Radney Foster – I love a lot of different stuff, and I’m just going to do that
Born in Del Rio, Texas, in 1959, as his first solo album title pointed out, Radney Foster been deep inside and well outside Nashville’s country music mainstream since moving up there to write songs in the 1980s.
From 1987-90, he was half of the celebrated Foster & Lloyd duo (along with British Invasion pop-influenced partner Bill Lloyd) that wrote and performed such smash country chart hits for RCA as “Sure Thing” and “Crazy Over You”, records that challenged the separation of what rocks and what twangs. It was amid the short-lived era that put Steve Earle and Dwight Yoakam on the country charts as well.
In the early ’90s, Foster headed off on his own to pursue twangier material, continuing to deliver memorable hits such as “Nobody Wins” and “Just Call Me Lonesome”. Since then, he’s written some 25-30 songs a year, sometimes collaborating with the likes of Kim Richey, George Ducas, Darrell Brown and Cindy Bullens. Through a succession of discs for the late, lamented Arista Austin label, Foster’s songs got more personal, culminating in 1999’s See What You Want To See — a dark, confessional snapshot of a man who’d been through a tough divorce and custody battle.

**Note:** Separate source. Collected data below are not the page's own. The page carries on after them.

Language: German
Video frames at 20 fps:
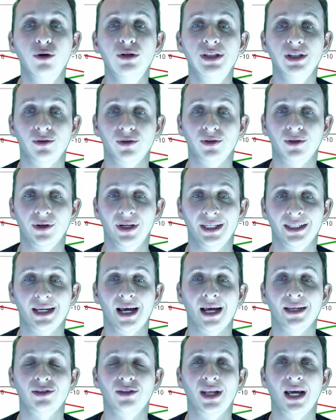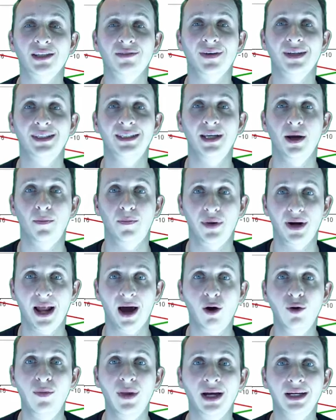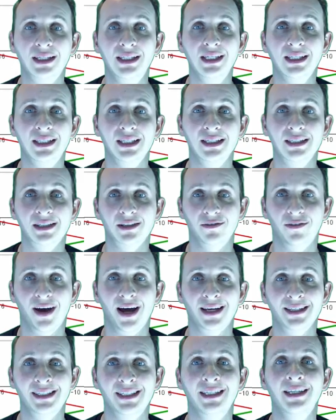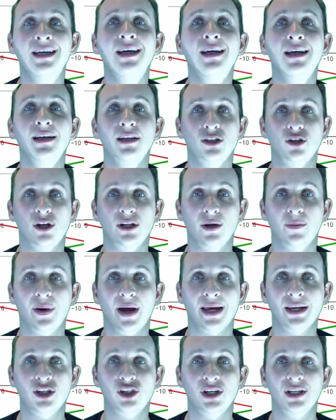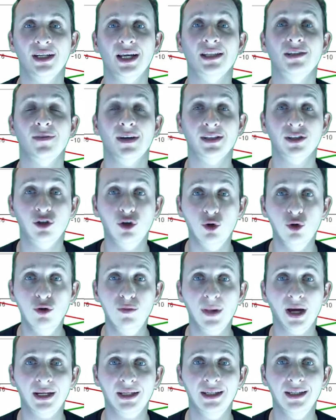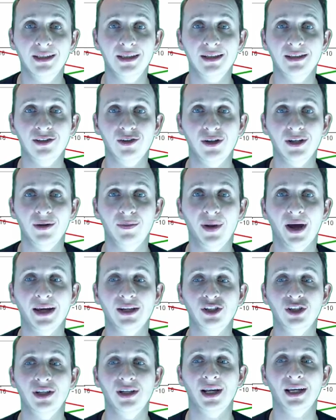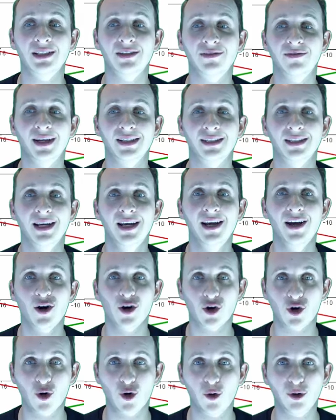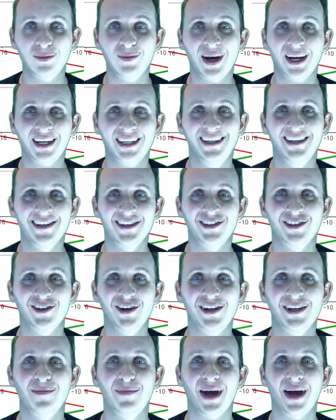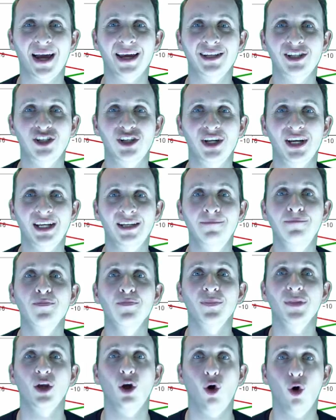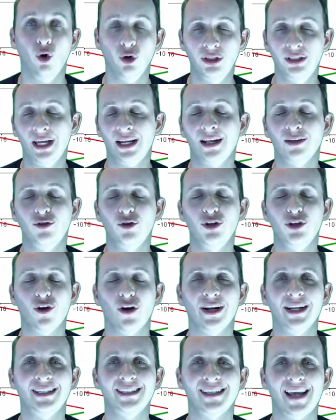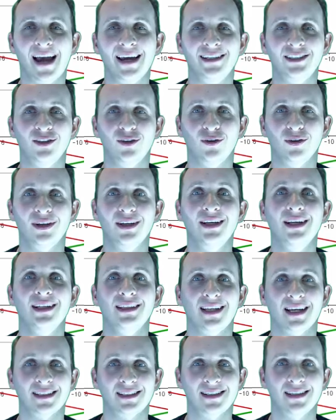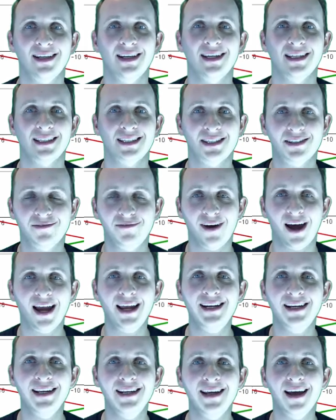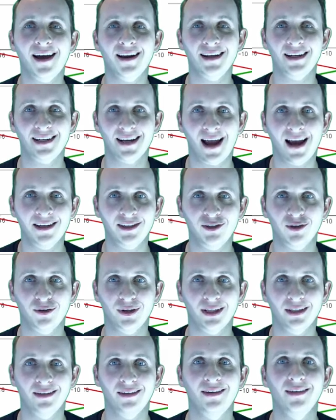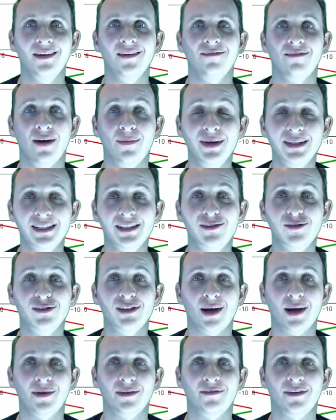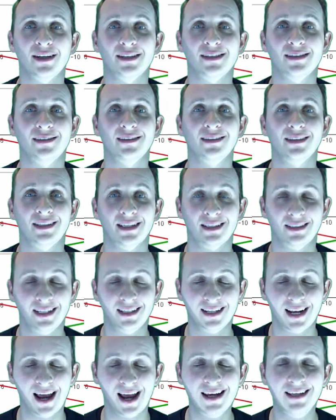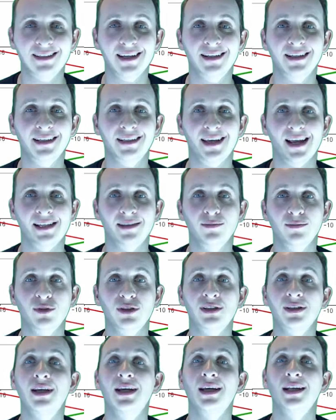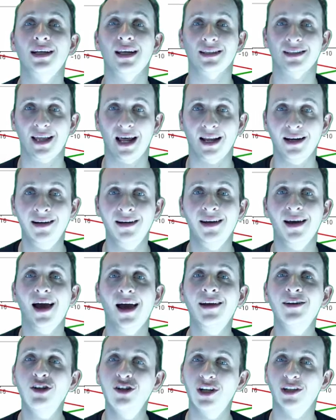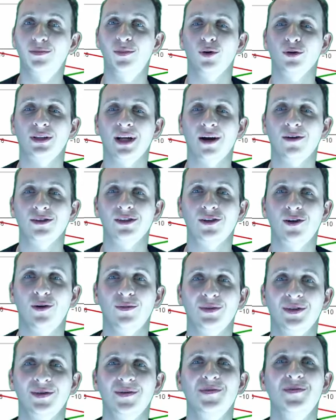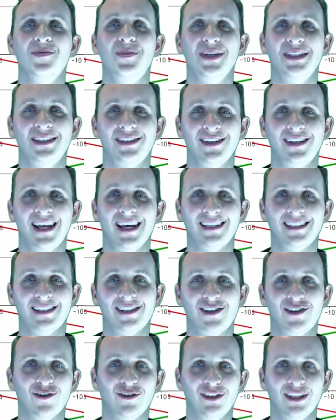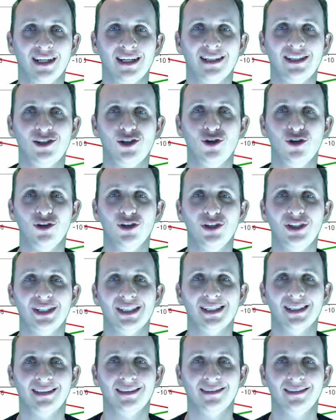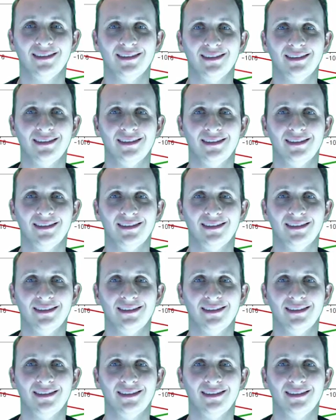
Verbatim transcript: die Lösung ist. Also das, was hier blau markiert ist quasi, soll dabei stehen. Das, was grün markiert ist, soll dabei stehen. Das, was rot markiert ist, soll dabei stehen. Und dann natürlich eure Zeichnung. Dass zwei lineare Gleichungen wenn man sie zusammenfasst, dass die gleichzeitig gelten müssen, dass dann ein Schnittpunkt rauskommt. Bis zur nächsten Stunde. Tschüss.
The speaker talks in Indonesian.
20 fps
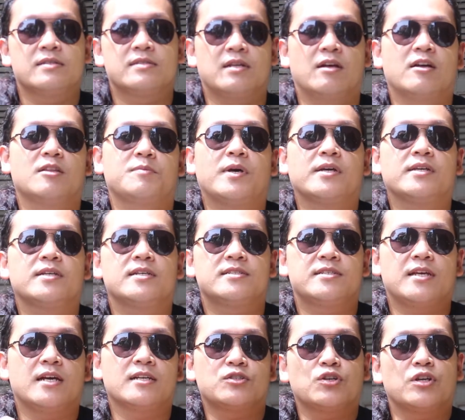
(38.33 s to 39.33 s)
Selamat pagi,
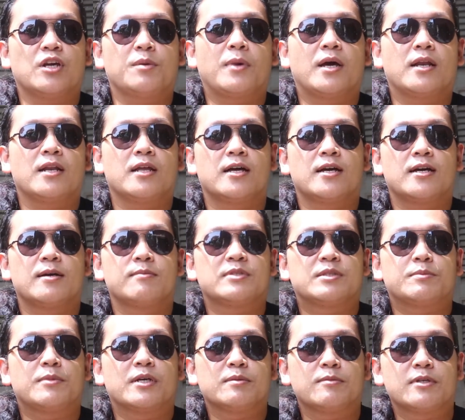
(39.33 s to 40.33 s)
siang, sore,
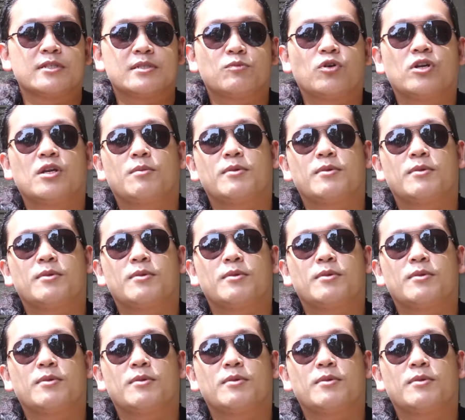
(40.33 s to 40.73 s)
malam, teman-teman semua.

Foster has always voiced concern for the ability of talented musicians and songwriters to make a decent living from their work. He set up his own record label, PureSpunk, in cooperation with Dualtone Records to release his 2001 live CD Are You Ready For The Big Show and his new disc, Another Way To Go (due out September 10).
I. I’LL TAKE PASSION OVER PERFECTION ANY DAY
NO DEPRESSION: You’re on a pretty short list of artists and writers who have had success in both mainstream country and out in the edgier alt-country neighborhood.

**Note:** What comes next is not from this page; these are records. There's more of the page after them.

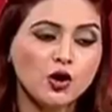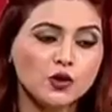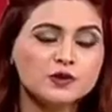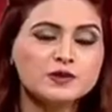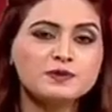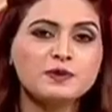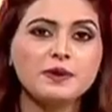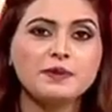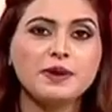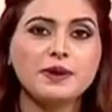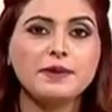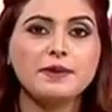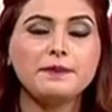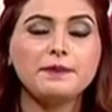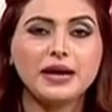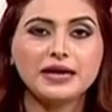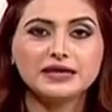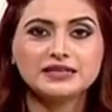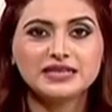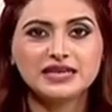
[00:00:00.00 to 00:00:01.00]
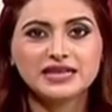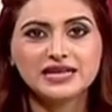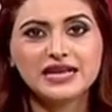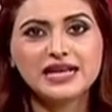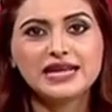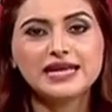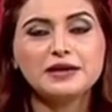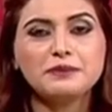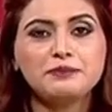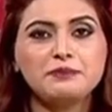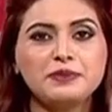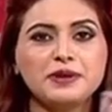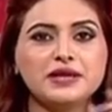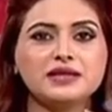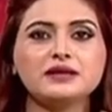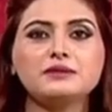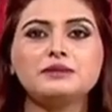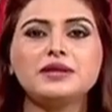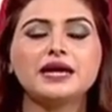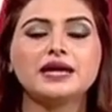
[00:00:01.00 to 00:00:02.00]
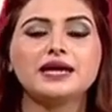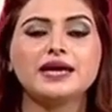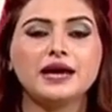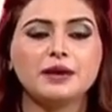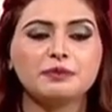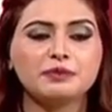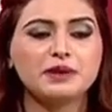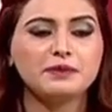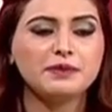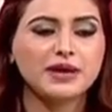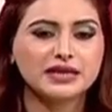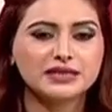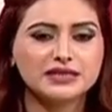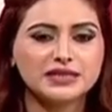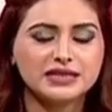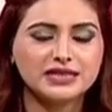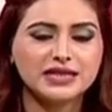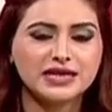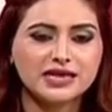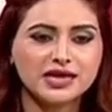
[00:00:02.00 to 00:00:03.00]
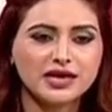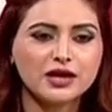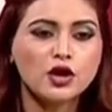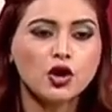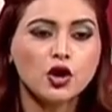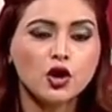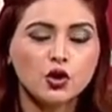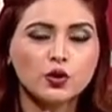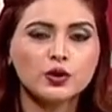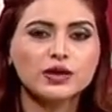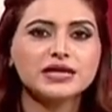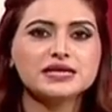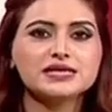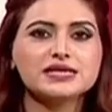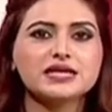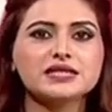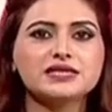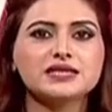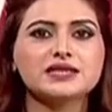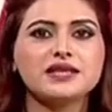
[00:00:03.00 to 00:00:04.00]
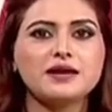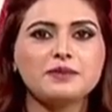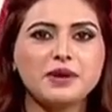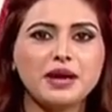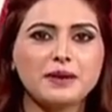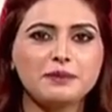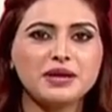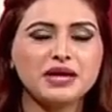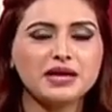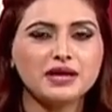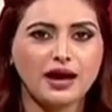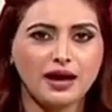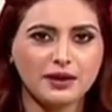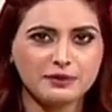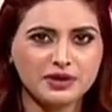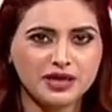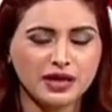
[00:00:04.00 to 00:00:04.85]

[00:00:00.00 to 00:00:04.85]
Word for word: उस पर भी हमें बात करनी है लेकिन प्रीतम दा की आपने बात की देखिए उनके साथ जितना हाँ। भी आपने काम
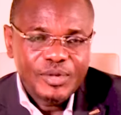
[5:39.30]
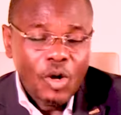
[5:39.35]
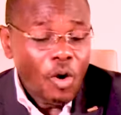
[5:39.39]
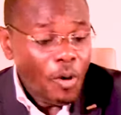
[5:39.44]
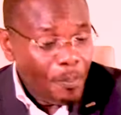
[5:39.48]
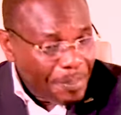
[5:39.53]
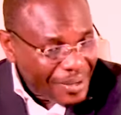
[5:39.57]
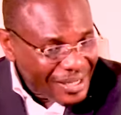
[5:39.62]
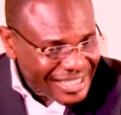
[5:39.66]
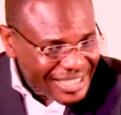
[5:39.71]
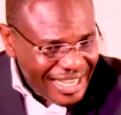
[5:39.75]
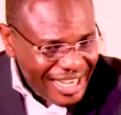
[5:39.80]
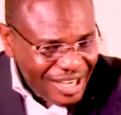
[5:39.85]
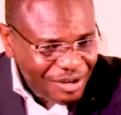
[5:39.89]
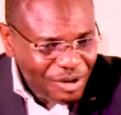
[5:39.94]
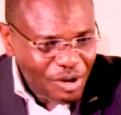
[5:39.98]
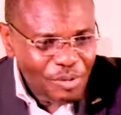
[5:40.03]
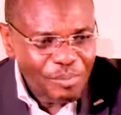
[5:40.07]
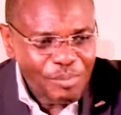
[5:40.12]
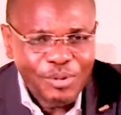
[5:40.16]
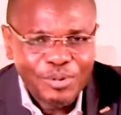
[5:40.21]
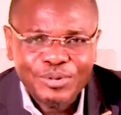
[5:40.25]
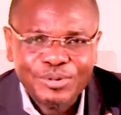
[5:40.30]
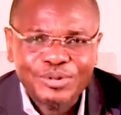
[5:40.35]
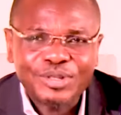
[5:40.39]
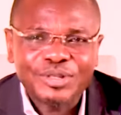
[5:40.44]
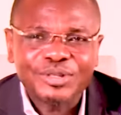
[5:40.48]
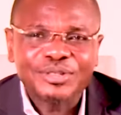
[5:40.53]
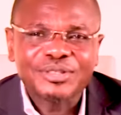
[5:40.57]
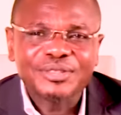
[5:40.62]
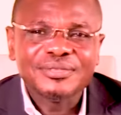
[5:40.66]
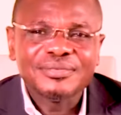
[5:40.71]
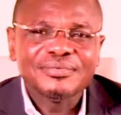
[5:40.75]
On passerait encore beaucoup de
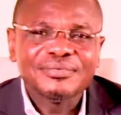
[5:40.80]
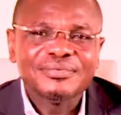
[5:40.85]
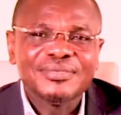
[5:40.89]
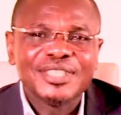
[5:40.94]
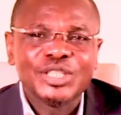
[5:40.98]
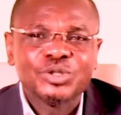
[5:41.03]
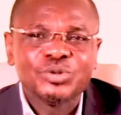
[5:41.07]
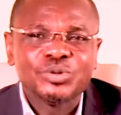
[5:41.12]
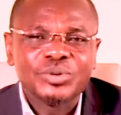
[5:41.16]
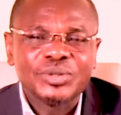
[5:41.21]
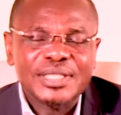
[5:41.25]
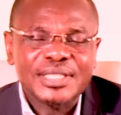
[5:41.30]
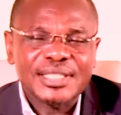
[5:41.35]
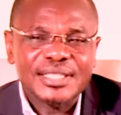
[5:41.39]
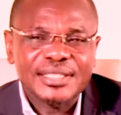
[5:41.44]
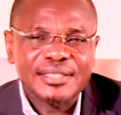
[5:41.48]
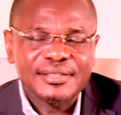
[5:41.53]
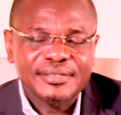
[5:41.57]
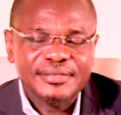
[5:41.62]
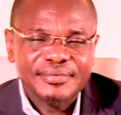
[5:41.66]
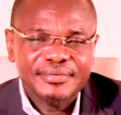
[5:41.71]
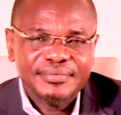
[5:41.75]
temps, de jours ici.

RADNEY FOSTER: Just to begin with, Foster & Lloyd had a #1 country record and a top-10 CMJ college record at the same time! Of course, that was RCA in 1987; that’s totally impossible now.
ND: A college station is not going to play that record, unless it’s on some specialized show or maybe it’s Johnny Cash singing Soundgarden.
RF: Right. At that time, you had Foster & Lloyd, Steve Earle, Jason & the Scorchers, the Beat Farmers, the Blasters, Rank & File, and Dwight Yoakam, all really cut from the same cloth. Some got labeled as country bands and some as rock bands.
What was the difference? Who signed them — Sire/Slash, or RCA. If Foster & Lloyd had been signed by Warners L.A., we might have dialed that first record further toward rock and sounded more like “The Clash meets country” — which is what we sounded like live anyway.
Even so, I can’t tell you how many acts that open shows for me, and who are regularly discussed in No Depression, who come up and say, “I started a band because of Foster & Lloyd and Uncle Tupelo!” Which is the best compliment I ever get.
ND: A difference between “alt” and the mainstream is often simply the sound. You’ve got a pretty polished and flexible voice, by alt.country standards.
RF: And that may even be a “shoot yourself in the foot” problem for me. By alt-country standards, I’ve also made a “slick” record; by Nashville’s, it’s absolutely loosey-goosey.
ND: So you do run into people who point out that for a Texas singer-songwriter, you don’t sound much like Guy Clark?
RF: Oh yeah! Elvis Costello’s a brilliant songwriter and interpreter of a song, but not much of a pitch source. And I’ll take passion over perfection every day — but does that mean I should complain because the guys in my band can play their instruments?
ND: Arguably, the Foster & Lloyd act had a lot of influence on both alternative country and on ways mainstream country has taken in pop influences.
RF: The problem is, they took in those pop influences and threw the country out the window. People in Nashville who really love stone soul country music are a minority, and always have been. What scared Nashville about us, and Steve Earle, and Dwight, was that even the people who love pop are scared to death of rock ‘n’ roll. The Stones element, or the looseness of the Faces, ain’t ever gonna happen there.
When Waylon Jennings rocked, it scared Nashville, even though it sold a boatload of records. College kids from Albany, New York, or Youngstown, Ohio, who never came up in a “country background” still saw his renegade rebellion, the hot rod cars and long hair and the twang and the grit and the growl, and totally related to Waylon — the same way they related to Lynryd Skynyrd.